**Work required**: Among the lines of the data, copy those that hold "video".

**Records for this exercise**:
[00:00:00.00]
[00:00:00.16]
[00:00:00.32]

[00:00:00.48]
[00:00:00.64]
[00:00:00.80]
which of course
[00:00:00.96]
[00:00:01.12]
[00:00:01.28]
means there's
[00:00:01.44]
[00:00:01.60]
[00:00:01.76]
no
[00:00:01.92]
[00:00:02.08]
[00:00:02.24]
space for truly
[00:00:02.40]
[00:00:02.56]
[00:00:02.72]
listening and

* * *

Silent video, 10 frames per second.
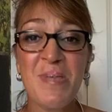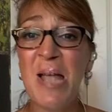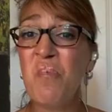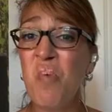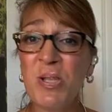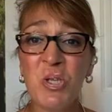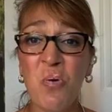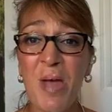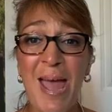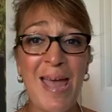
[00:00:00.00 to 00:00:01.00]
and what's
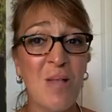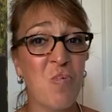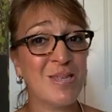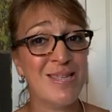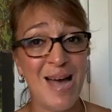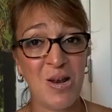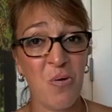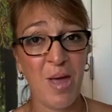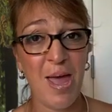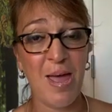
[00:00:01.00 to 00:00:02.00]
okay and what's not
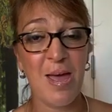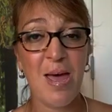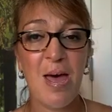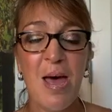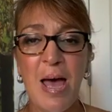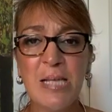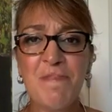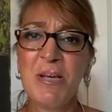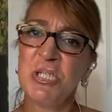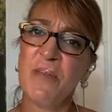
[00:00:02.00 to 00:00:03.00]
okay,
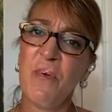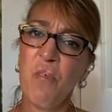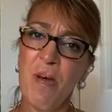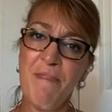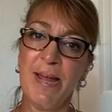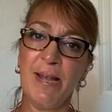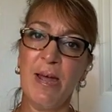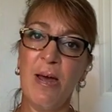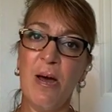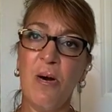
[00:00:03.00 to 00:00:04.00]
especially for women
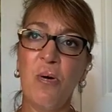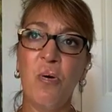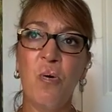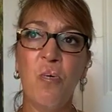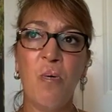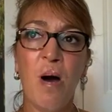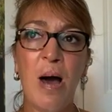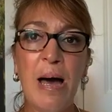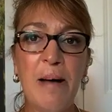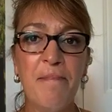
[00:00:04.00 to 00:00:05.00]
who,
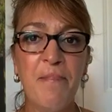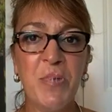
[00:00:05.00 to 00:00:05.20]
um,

--

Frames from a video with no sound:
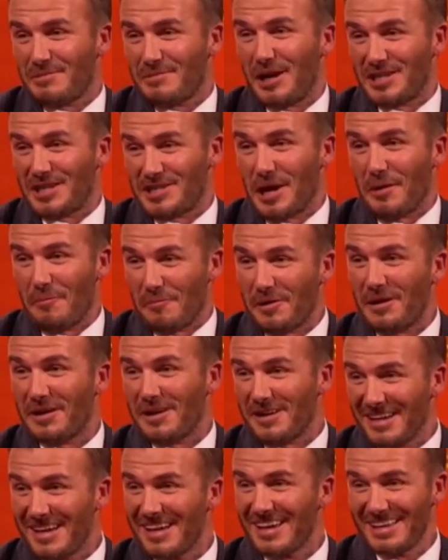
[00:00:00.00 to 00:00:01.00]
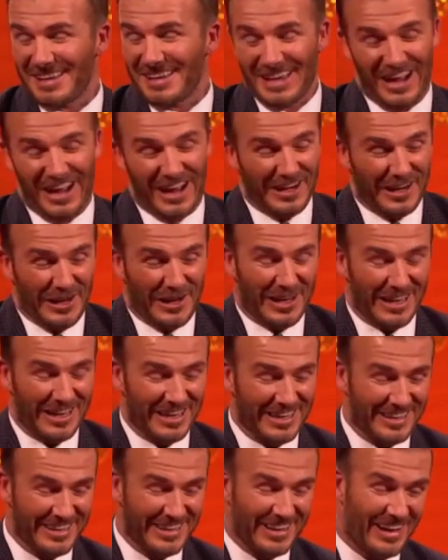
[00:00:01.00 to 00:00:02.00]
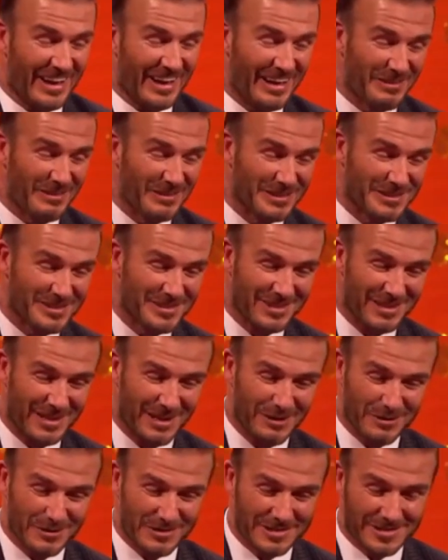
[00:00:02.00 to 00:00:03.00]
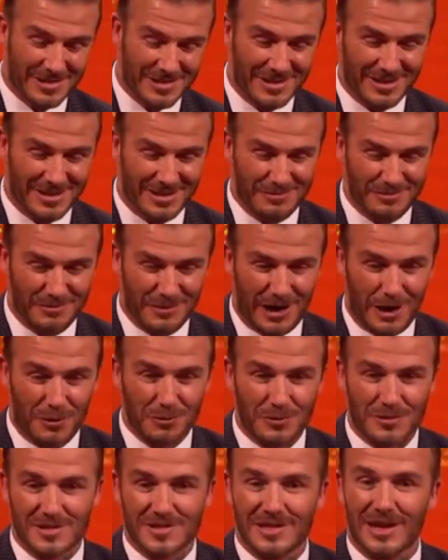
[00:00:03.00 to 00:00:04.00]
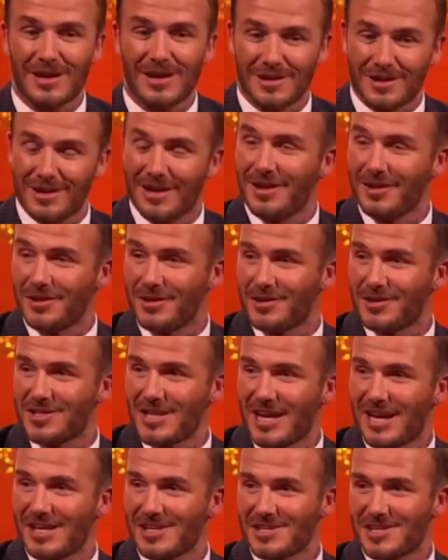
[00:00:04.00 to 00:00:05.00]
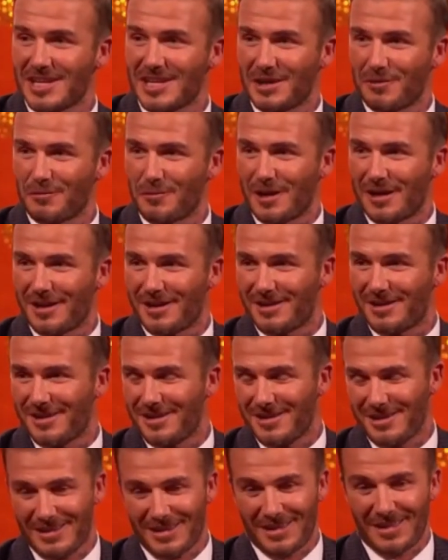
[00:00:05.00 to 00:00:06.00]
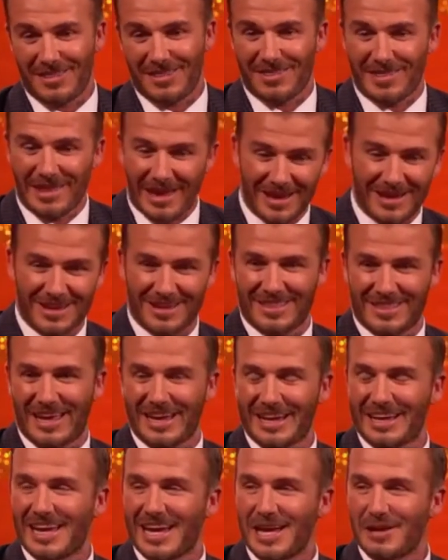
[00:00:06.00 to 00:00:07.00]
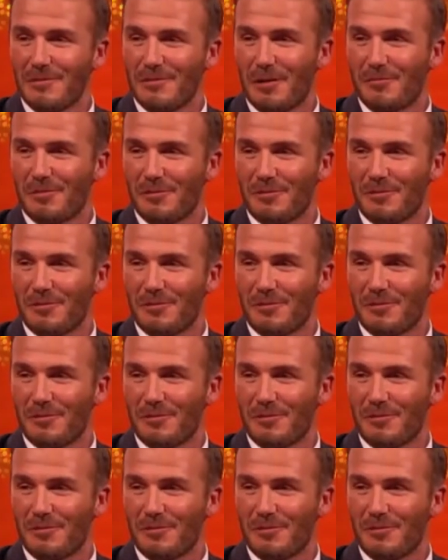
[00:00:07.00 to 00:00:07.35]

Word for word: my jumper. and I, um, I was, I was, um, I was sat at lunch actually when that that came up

**Reply to the exercise**:
Silent video, 10 frames per second.
Frames from a video with no sound:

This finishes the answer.